• What the exercise asks: For the records that follow, restate each one word for word and leave the images behind.

Records from a dataset

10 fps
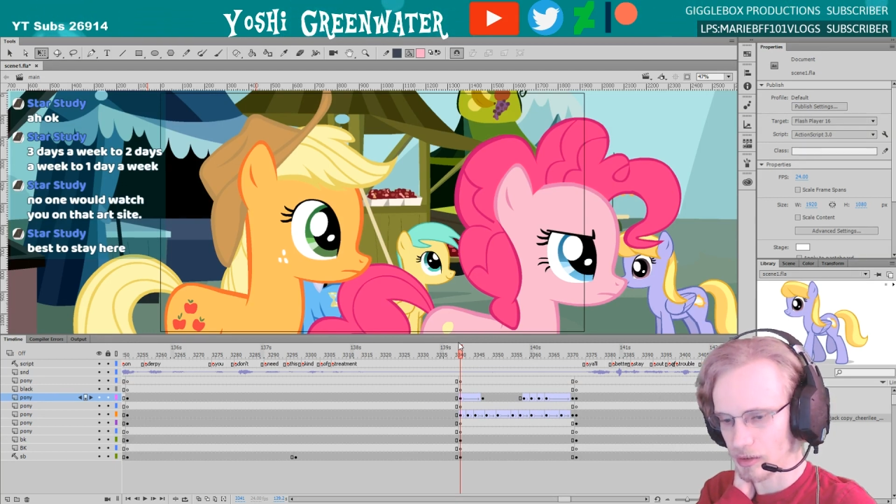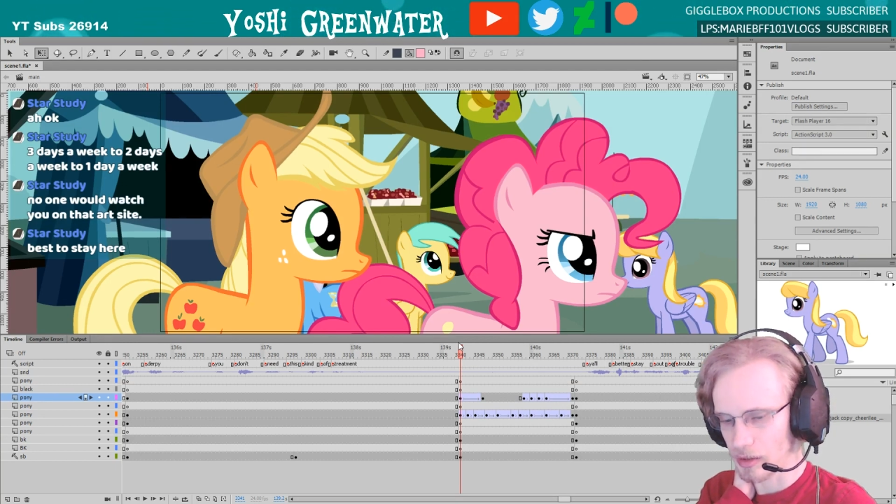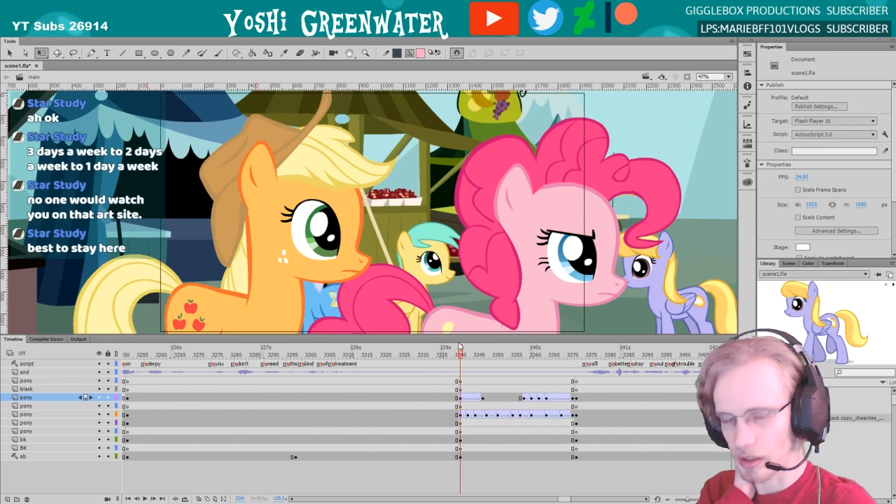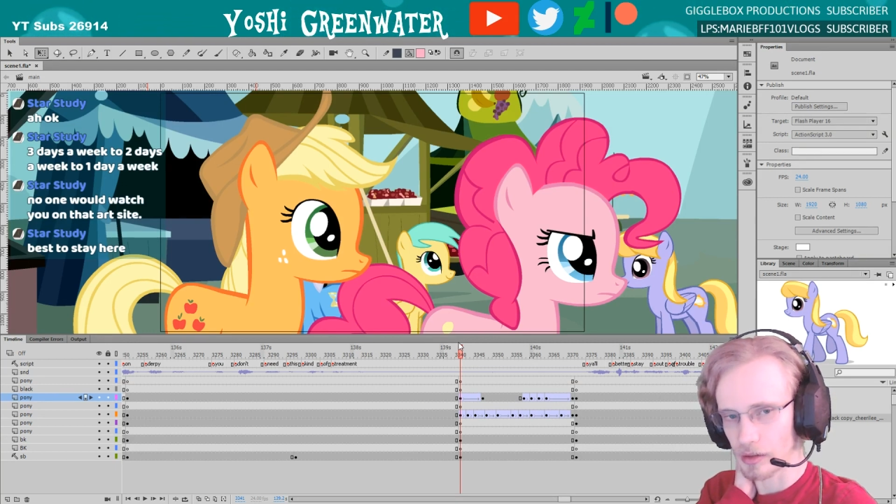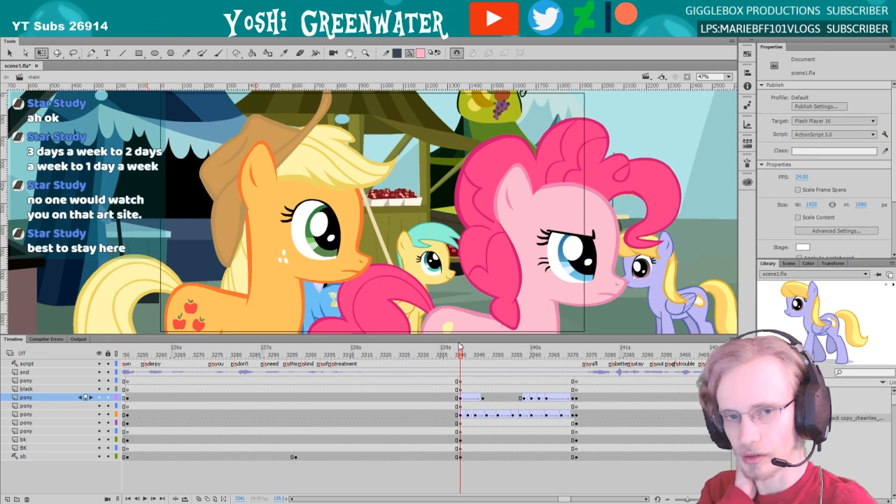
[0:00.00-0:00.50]

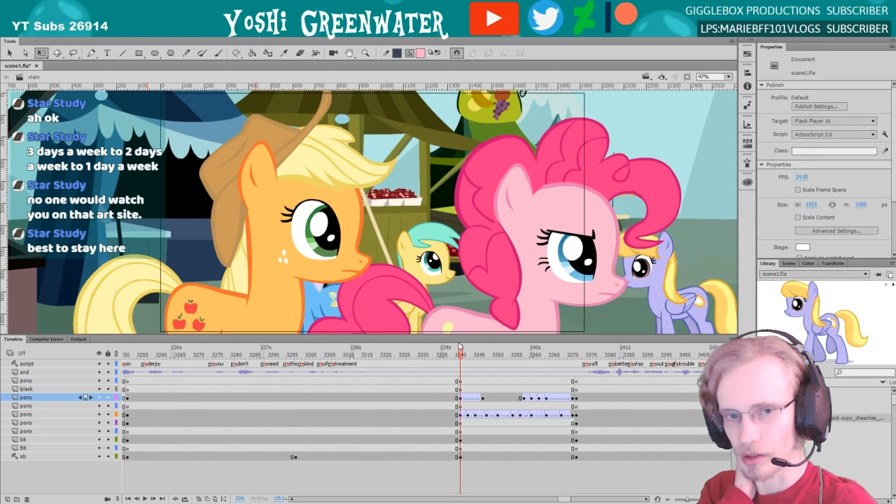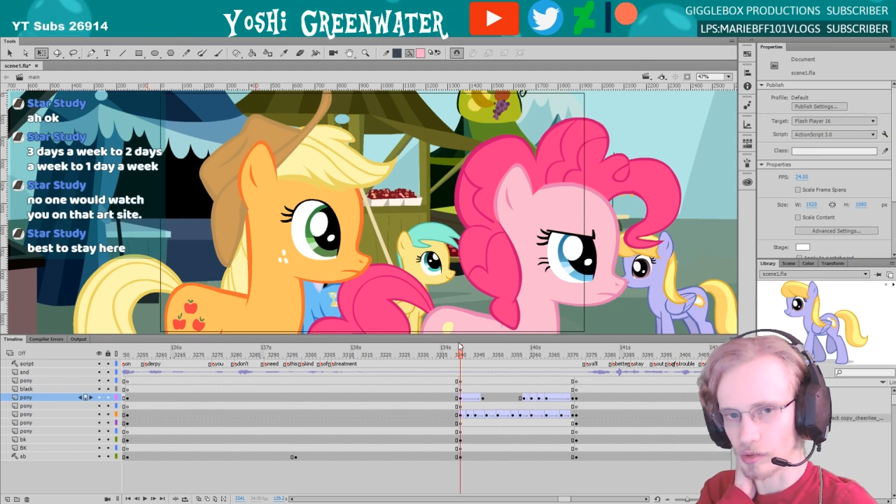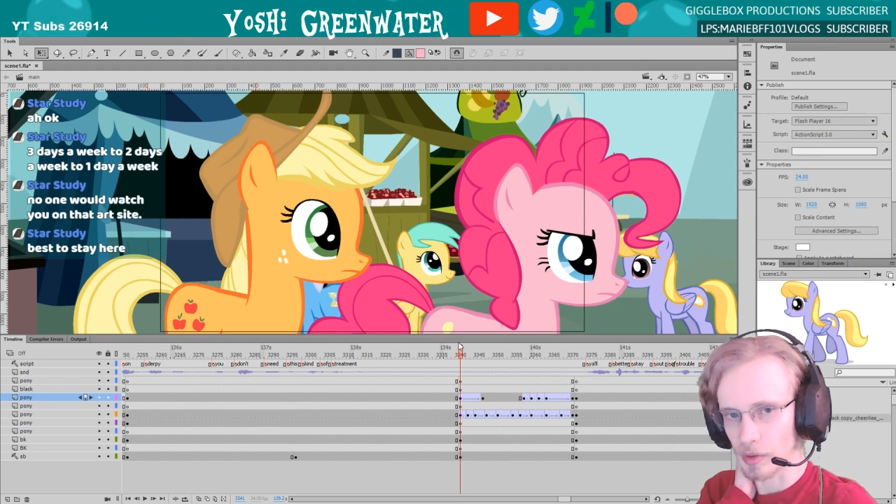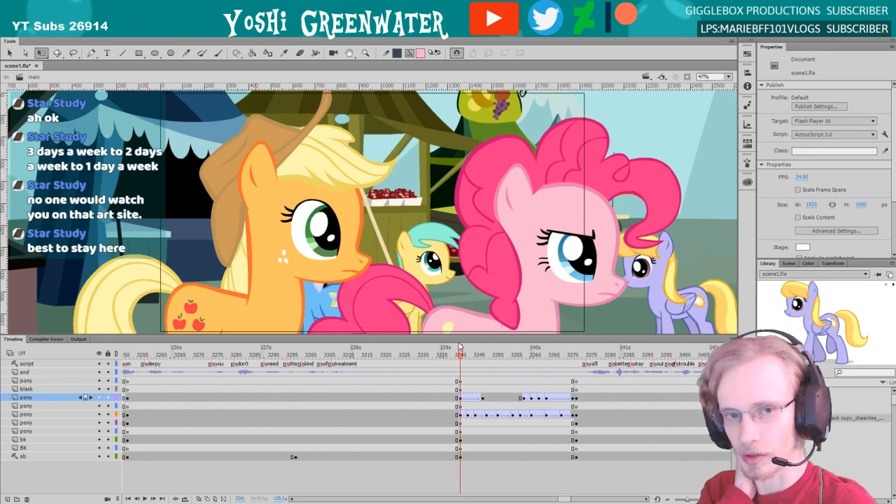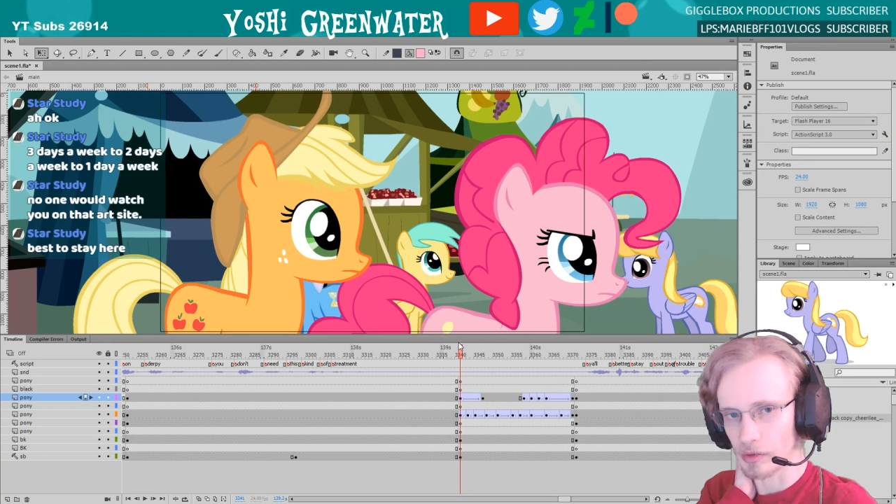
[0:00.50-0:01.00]
yeah,
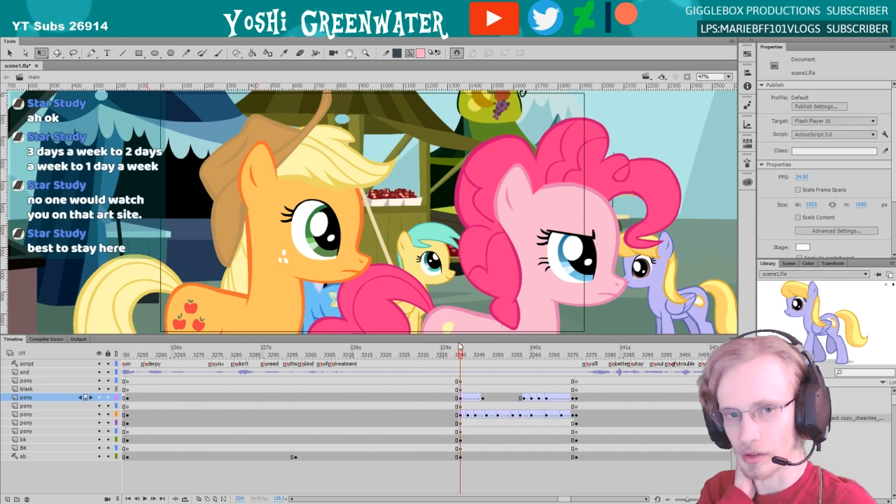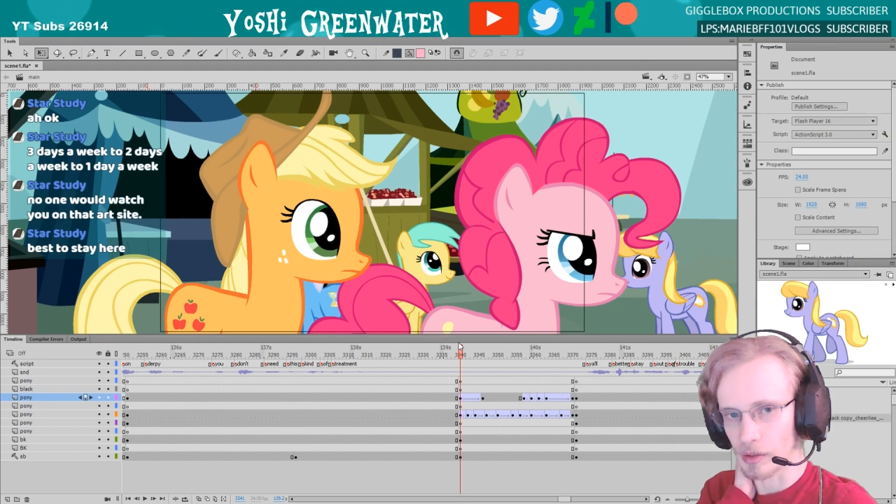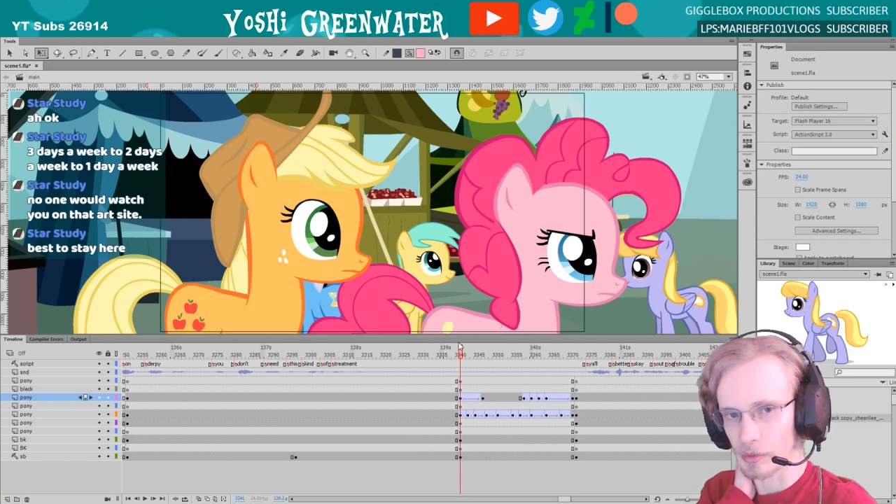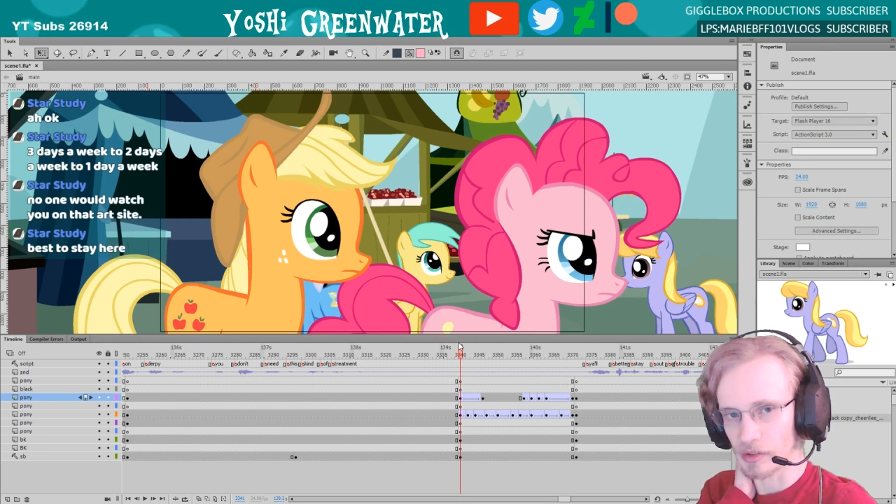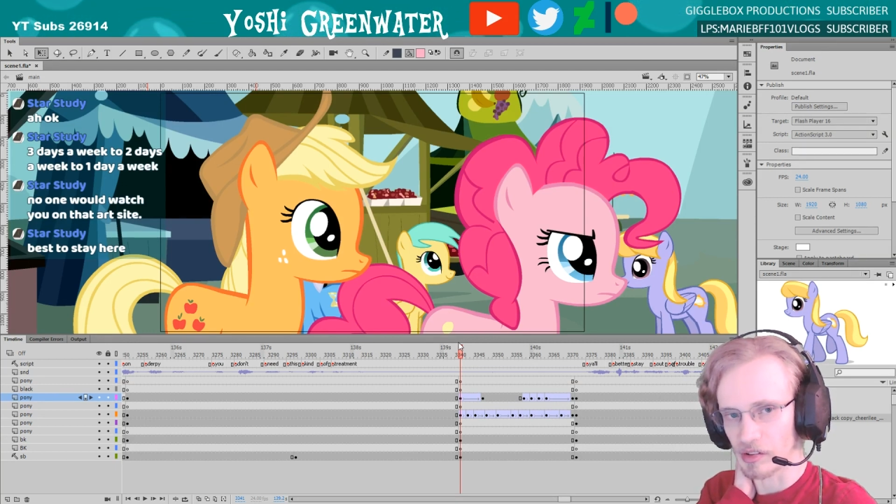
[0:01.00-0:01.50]
that's about it that I
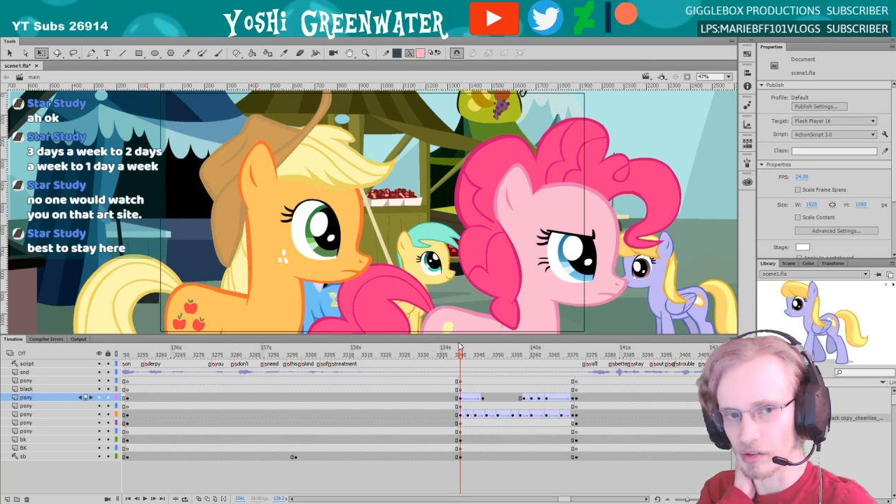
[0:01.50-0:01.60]
wanted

• Answer box:
10 fps
[0:00.00-0:00.50]

[0:00.50-0:01.00]
yeah,
[0:01.00-0:01.50]
that's about it that I
[0:01.50-0:01.60]
wanted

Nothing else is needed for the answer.